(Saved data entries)
________
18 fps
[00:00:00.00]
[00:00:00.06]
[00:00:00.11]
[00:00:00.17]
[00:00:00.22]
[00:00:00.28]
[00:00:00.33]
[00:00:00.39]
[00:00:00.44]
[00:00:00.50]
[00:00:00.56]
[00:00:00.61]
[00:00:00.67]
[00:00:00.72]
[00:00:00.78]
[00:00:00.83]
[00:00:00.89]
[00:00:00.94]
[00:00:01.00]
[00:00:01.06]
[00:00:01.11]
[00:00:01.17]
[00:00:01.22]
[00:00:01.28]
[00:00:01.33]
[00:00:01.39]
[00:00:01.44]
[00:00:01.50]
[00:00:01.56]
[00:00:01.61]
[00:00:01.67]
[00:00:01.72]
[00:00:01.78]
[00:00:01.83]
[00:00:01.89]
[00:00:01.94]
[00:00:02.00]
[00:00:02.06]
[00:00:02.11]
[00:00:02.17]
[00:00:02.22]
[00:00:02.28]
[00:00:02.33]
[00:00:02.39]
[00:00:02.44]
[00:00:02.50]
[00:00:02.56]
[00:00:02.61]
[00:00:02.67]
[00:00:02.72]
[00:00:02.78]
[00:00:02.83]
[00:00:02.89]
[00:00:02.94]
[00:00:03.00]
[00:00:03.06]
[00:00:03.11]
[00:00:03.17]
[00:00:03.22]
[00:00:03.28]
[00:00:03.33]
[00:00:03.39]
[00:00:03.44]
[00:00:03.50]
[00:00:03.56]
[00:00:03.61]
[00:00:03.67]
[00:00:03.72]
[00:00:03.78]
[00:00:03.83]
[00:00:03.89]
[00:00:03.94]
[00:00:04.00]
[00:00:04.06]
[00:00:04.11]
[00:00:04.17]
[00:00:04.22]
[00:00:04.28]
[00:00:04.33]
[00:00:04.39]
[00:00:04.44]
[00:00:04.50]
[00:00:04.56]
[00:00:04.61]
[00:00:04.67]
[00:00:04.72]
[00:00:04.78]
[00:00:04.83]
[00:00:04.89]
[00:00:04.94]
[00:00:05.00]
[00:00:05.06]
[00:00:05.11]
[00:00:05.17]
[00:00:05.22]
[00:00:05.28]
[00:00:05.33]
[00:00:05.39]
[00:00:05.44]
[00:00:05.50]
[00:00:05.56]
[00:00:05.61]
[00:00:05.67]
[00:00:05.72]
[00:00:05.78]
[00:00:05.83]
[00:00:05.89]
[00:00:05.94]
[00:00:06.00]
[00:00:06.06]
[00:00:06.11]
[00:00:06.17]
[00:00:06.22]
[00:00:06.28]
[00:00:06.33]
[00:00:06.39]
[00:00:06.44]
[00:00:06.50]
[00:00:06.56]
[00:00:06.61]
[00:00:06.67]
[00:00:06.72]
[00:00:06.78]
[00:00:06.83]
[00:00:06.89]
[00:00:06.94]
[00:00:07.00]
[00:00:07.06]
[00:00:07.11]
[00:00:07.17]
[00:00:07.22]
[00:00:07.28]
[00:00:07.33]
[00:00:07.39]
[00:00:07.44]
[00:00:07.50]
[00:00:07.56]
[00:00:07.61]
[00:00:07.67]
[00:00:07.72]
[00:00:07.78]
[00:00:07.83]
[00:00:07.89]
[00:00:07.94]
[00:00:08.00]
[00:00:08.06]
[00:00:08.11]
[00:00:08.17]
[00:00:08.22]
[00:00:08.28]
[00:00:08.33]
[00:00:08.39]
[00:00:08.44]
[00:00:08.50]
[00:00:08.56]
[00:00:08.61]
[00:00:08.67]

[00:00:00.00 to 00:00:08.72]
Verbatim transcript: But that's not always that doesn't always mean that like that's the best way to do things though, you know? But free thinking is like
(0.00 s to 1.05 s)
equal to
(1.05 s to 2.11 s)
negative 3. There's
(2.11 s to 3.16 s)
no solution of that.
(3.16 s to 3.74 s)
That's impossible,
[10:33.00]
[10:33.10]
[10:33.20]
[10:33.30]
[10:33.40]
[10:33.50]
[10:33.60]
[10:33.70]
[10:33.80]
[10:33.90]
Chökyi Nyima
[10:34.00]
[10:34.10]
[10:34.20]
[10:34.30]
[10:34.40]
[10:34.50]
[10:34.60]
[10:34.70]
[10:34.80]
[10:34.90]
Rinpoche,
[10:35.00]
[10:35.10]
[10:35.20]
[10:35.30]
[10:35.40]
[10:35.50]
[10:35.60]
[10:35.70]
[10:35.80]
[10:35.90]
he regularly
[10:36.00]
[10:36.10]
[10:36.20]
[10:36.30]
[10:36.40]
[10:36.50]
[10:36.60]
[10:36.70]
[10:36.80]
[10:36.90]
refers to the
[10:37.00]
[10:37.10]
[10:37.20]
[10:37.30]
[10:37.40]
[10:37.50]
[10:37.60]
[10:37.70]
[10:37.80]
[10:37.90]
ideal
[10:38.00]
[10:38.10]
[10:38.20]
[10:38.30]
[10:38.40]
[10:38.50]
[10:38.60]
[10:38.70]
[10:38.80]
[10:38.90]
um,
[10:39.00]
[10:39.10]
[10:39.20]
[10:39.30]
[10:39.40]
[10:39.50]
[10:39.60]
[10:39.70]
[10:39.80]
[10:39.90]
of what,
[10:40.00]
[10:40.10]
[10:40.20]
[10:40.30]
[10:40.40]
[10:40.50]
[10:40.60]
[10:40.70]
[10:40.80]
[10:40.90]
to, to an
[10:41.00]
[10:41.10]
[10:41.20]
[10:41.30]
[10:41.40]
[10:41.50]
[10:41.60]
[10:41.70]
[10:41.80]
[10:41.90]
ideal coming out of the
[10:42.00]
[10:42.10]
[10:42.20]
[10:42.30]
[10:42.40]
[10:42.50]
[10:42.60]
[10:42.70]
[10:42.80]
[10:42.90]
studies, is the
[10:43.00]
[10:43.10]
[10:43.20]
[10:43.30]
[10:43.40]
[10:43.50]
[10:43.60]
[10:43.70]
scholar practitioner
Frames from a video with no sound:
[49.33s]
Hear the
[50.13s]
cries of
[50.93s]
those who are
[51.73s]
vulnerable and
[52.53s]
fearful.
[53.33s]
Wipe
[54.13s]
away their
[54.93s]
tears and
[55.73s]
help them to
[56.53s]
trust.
________
■ WHAT THIS TASK INVOLVES ■
Print the entries exactly. Include every one.

■ RESPONSE AREA ■
18 fps
[00:00:00.00]
[00:00:00.06]
[00:00:00.11]
[00:00:00.17]
[00:00:00.22]
[00:00:00.28]
[00:00:00.33]
[00:00:00.39]
[00:00:00.44]
[00:00:00.50]
[00:00:00.56]
[00:00:00.61]
[00:00:00.67]
[00:00:00.72]
[00:00:00.78]
[00:00:00.83]
[00:00:00.89]
[00:00:00.94]
[00:00:01.00]
[00:00:01.06]
[00:00:01.11]
[00:00:01.17]
[00:00:01.22]
[00:00:01.28]
[00:00:01.33]
[00:00:01.39]
[00:00:01.44]
[00:00:01.50]
[00:00:01.56]
[00:00:01.61]
[00:00:01.67]
[00:00:01.72]
[00:00:01.78]
[00:00:01.83]
[00:00:01.89]
[00:00:01.94]
[00:00:02.00]
[00:00:02.06]
[00:00:02.11]
[00:00:02.17]
[00:00:02.22]
[00:00:02.28]
[00:00:02.33]
[00:00:02.39]
[00:00:02.44]
[00:00:02.50]
[00:00:02.56]
[00:00:02.61]
[00:00:02.67]
[00:00:02.72]
[00:00:02.78]
[00:00:02.83]
[00:00:02.89]
[00:00:02.94]
[00:00:03.00]
[00:00:03.06]
[00:00:03.11]
[00:00:03.17]
[00:00:03.22]
[00:00:03.28]
[00:00:03.33]
[00:00:03.39]
[00:00:03.44]
[00:00:03.50]
[00:00:03.56]
[00:00:03.61]
[00:00:03.67]
[00:00:03.72]
[00:00:03.78]
[00:00:03.83]
[00:00:03.89]
[00:00:03.94]
[00:00:04.00]
[00:00:04.06]
[00:00:04.11]
[00:00:04.17]
[00:00:04.22]
[00:00:04.28]
[00:00:04.33]
[00:00:04.39]
[00:00:04.44]
[00:00:04.50]
[00:00:04.56]
[00:00:04.61]
[00:00:04.67]
[00:00:04.72]
[00:00:04.78]
[00:00:04.83]
[00:00:04.89]
[00:00:04.94]
[00:00:05.00]
[00:00:05.06]
[00:00:05.11]
[00:00:05.17]
[00:00:05.22]
[00:00:05.28]
[00:00:05.33]
[00:00:05.39]
[00:00:05.44]
[00:00:05.50]
[00:00:05.56]
[00:00:05.61]
[00:00:05.67]
[00:00:05.72]
[00:00:05.78]
[00:00:05.83]
[00:00:05.89]
[00:00:05.94]
[00:00:06.00]
[00:00:06.06]
[00:00:06.11]
[00:00:06.17]
[00:00:06.22]
[00:00:06.28]
[00:00:06.33]
[00:00:06.39]
[00:00:06.44]
[00:00:06.50]
[00:00:06.56]
[00:00:06.61]
[00:00:06.67]
[00:00:06.72]
[00:00:06.78]
[00:00:06.83]
[00:00:06.89]
[00:00:06.94]
[00:00:07.00]
[00:00:07.06]
[00:00:07.11]
[00:00:07.17]
[00:00:07.22]
[00:00:07.28]
[00:00:07.33]
[00:00:07.39]
[00:00:07.44]
[00:00:07.50]
[00:00:07.56]
[00:00:07.61]
[00:00:07.67]
[00:00:07.72]
[00:00:07.78]
[00:00:07.83]
[00:00:07.89]
[00:00:07.94]
[00:00:08.00]
[00:00:08.06]
[00:00:08.11]
[00:00:08.17]
[00:00:08.22]
[00:00:08.28]
[00:00:08.33]
[00:00:08.39]
[00:00:08.44]
[00:00:08.50]
[00:00:08.56]
[00:00:08.61]
[00:00:08.67]

[00:00:00.00 to 00:00:08.72]
Verbatim transcript: But that's not always that doesn't always mean that like that's the best way to do things though, you know? But free thinking is like
(0.00 s to 1.05 s)
equal to
(1.05 s to 2.11 s)
negative 3. There's
(2.11 s to 3.16 s)
no solution of that.
(3.16 s to 3.74 s)
That's impossible,
[10:33.00]
[10:33.10]
[10:33.20]
[10:33.30]
[10:33.40]
[10:33.50]
[10:33.60]
[10:33.70]
[10:33.80]
[10:33.90]
Chökyi Nyima
[10:34.00]
[10:34.10]
[10:34.20]
[10:34.30]
[10:34.40]
[10:34.50]
[10:34.60]
[10:34.70]
[10:34.80]
[10:34.90]
Rinpoche,
[10:35.00]
[10:35.10]
[10:35.20]
[10:35.30]
[10:35.40]
[10:35.50]
[10:35.60]
[10:35.70]
[10:35.80]
[10:35.90]
he regularly
[10:36.00]
[10:36.10]
[10:36.20]
[10:36.30]
[10:36.40]
[10:36.50]
[10:36.60]
[10:36.70]
[10:36.80]
[10:36.90]
refers to the
[10:37.00]
[10:37.10]
[10:37.20]
[10:37.30]
[10:37.40]
[10:37.50]
[10:37.60]
[10:37.70]
[10:37.80]
[10:37.90]
ideal
[10:38.00]
[10:38.10]
[10:38.20]
[10:38.30]
[10:38.40]
[10:38.50]
[10:38.60]
[10:38.70]
[10:38.80]
[10:38.90]
um,
[10:39.00]
[10:39.10]
[10:39.20]
[10:39.30]
[10:39.40]
[10:39.50]
[10:39.60]
[10:39.70]
[10:39.80]
[10:39.90]
of what,
[10:40.00]
[10:40.10]
[10:40.20]
[10:40.30]
[10:40.40]
[10:40.50]
[10:40.60]
[10:40.70]
[10:40.80]
[10:40.90]
to, to an
[10:41.00]
[10:41.10]
[10:41.20]
[10:41.30]
[10:41.40]
[10:41.50]
[10:41.60]
[10:41.70]
[10:41.80]
[10:41.90]
ideal coming out of the
[10:42.00]
[10:42.10]
[10:42.20]
[10:42.30]
[10:42.40]
[10:42.50]
[10:42.60]
[10:42.70]
[10:42.80]
[10:42.90]
studies, is the
[10:43.00]
[10:43.10]
[10:43.20]
[10:43.30]
[10:43.40]
[10:43.50]
[10:43.60]
[10:43.70]
scholar practitioner
Frames from a video with no sound:
[49.33s]
Hear the
[50.13s]
cries of
[50.93s]
those who are
[51.73s]
vulnerable and
[52.53s]
fearful.
[53.33s]
Wipe
[54.13s]
away their
[54.93s]
tears and
[55.73s]
help them to
[56.53s]
trust.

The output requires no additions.